Publication year - 2010
Publication title -
proteomics – clinical applications
Language(s) - English
Resource type - Journals
SCImago Journal Rank - 0.948
H-Index - 54
eISSN - 1862-8354
pISSN - 1862-8346
DOI - 10.1002/prca.200900179
Subject(s) - reproducibility , cerebrospinal fluid , proteomics , biomarker , proteome , biomarker discovery , chemistry , chromatography , medicine , biochemistry , gene
Purpose : For biomarker discovery in cerebrospinal fluid (CSF), removal of major serum proteins is advantageous as more CSF proteins including brain‐derived proteins can be identified.

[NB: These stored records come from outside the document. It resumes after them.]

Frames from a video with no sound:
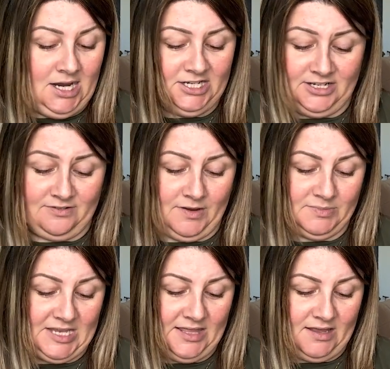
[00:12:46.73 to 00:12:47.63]
I don't know if I'm
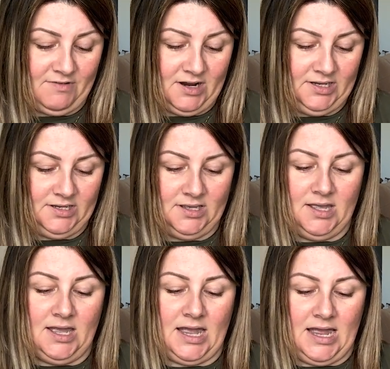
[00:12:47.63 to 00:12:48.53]
saying that right.
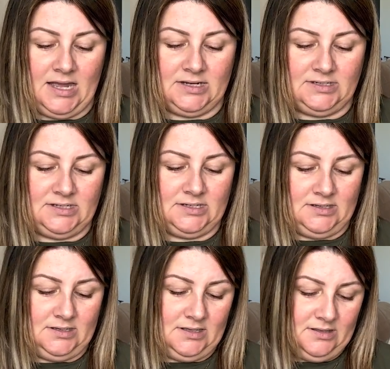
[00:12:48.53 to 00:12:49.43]
And
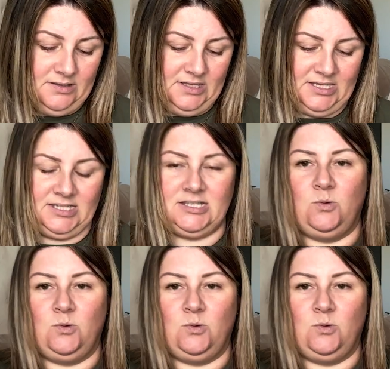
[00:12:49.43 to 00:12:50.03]
thisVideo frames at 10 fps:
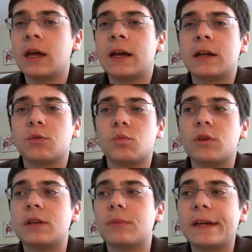
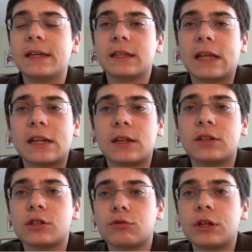and in making
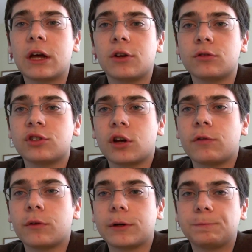this 3.0
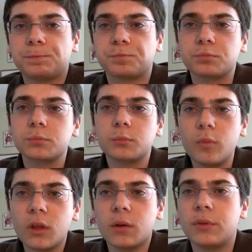software
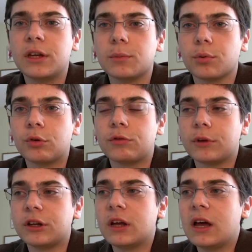a big
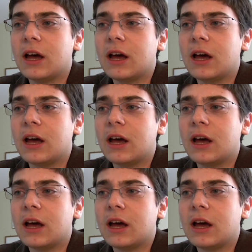improvement.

Our goal was to create a reproducible discovery workflow with acceptable throughput that can identify 500–1000 CSF proteins in small volumes of CSF. Experimental design : In this study, we compared the performance of two multi‐affinity depletion methods in spin filter format: MARS Human 14 and Seppro‐IgY‐14. To this end, we analyzed depleted and bound CSF fractions isolated from 0.5 mL aliquots of the same CSF sample ( n =3 per depletion method) by label‐free GeLC‐MS/MS‐based proteomics and normalized spectral counting. Results : The whole CSF dataset contained 884 proteins identified at high confidence. Depletion spin filter performance was assessed in terms of sensitivity and reproducibility of the CSF analysis. MARS and IgY‐14 spin filters yielded comparable reproducibility of protein identification (71–74%) and quantification (CV 17–18%) but a significant difference in the total number of identified CSF proteins (767 and 703 proteins, respectively). Conclusions and clinical relevance : The MARS filter compared to IgY‐14 filter provides a CSF analysis with enhanced proteome coverage. We anticipate that this enhanced sensitivity will facilitate biomarker discovery in early stages of cancer or neurological disease.